A lot of investors are nervous right now and it wouldn’t take much to push them into end-of-the-year profit taking. When the stock market is nervous, technical signals can be self-fulfilling prophecies: A chart that shows a sector is in danger of falling further can be enough to set off selling that does indeed move a sector lower.
The recent debt restructuring in Dubai and the downgrade of Greece’s sovereign debt by Fitch yesterday have also made investors nervous, unreasonably so in my book, about all emerging markets. (As well as, this time justifiably in my opinion, about all the weaker developed markets.)
And finally, Friday’s unexpectedly low job loss number in the United States (just 11,000 jobs lost in November) has made some traders who are short the U.S. dollar look to buy dollars to cover their positions in case the dollar should start to rally. That covering, of course, produces exactly the dollar rally that the traders hope to avoid. And it puts pressure on the asset classes where traders are long, such as commodities and strong currencies, since to repay their dollar loans and to close short positions in the dollar traders have to sell these assets.
I don’t see any reason to run for the exits here. The selling is likely to be limited to the year-end period. You don’t need to sell long-term positions now. You’ll note I haven’t said a think about faltering fundamentals. That’s because this move down, like the last part of the move up, has nothing to do with fundamentals. If you liked the fundamentals of a stock a week ago, you should still like those fundamentals today. No reason to sell.

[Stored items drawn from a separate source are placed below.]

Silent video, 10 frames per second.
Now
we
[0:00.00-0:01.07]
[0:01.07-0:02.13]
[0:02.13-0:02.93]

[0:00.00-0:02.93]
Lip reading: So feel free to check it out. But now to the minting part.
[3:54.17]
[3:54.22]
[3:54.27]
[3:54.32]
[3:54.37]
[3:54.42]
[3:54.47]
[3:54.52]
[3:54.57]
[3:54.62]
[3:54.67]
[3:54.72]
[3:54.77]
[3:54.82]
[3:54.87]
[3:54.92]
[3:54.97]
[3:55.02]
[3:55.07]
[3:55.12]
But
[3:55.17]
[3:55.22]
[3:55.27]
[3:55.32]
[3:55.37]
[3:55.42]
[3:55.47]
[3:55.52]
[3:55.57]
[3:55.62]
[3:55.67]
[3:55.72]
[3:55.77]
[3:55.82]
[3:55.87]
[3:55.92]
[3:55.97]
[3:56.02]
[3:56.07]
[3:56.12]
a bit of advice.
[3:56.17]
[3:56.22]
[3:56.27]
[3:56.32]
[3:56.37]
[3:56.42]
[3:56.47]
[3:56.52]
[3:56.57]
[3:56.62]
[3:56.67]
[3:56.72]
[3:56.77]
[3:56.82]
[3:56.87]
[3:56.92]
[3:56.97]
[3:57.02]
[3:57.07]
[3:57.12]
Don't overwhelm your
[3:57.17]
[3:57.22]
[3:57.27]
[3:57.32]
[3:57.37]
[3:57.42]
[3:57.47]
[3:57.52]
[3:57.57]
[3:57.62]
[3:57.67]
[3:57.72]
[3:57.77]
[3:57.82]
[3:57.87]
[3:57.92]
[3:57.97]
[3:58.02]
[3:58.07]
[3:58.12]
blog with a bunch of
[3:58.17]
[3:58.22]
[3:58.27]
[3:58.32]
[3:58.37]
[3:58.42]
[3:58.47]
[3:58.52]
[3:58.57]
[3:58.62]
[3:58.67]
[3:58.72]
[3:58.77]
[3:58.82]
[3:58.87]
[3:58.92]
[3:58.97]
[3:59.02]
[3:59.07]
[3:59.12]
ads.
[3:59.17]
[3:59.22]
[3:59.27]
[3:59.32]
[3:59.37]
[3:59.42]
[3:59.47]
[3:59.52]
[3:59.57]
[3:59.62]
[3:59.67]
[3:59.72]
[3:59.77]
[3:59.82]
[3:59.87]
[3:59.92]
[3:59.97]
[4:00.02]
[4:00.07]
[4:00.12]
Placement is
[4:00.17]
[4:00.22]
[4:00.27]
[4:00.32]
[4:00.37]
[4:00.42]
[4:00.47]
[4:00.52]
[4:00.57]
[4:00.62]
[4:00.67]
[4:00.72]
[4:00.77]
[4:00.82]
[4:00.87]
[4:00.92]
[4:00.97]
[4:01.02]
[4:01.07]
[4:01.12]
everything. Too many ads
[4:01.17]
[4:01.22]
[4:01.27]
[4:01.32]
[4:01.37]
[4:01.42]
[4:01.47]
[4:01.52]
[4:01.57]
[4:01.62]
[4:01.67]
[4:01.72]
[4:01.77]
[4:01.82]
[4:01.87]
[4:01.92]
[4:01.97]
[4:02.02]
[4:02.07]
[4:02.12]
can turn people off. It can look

But if you bought in the last few months on momentum, you’re looking at a totally different case. If you bought an ETF or some commodity-based shares on momentum that was based on global cash flows, it’s time to recognize that the momentum is faltering and that the direction of global cash flows may be reversing for a period that could be days or weeks or even a few months. Time to think about taking your profits in momentum plays here.
I explained this distinction between fundamental and momentum strategies—and the dangers in falling in love with momentum buys when the momentum begins to shift—in my November 20 post http://jubakpicks.com/2009/11/20/nervous-afraid-to-stay-in-but-scared-to-get-out-join-the-club-and-read-my-three-strategies-for-coping/
Also please, please, keep in mind that this is a short-term rally in the dollar. It could run for days or weeks—I wouldn’t be surprised to see it go through the end of 2009. But it is a trading rally based on an unwinding of huge global short positions in the dollar. It doesn’t have anything to do with the long-term fundamental trend in the dollar, which is still down. The United States hasn’t overnight done anything to fix its huge deficit, debt, and balance of trade problems. At some point those problems will move once again to the front of traders’ and investors’ minds and the dollar will start showing weakness again.
No long-term trend runs steadily up or down hill in the financial markets without short but significant counter-trend moves.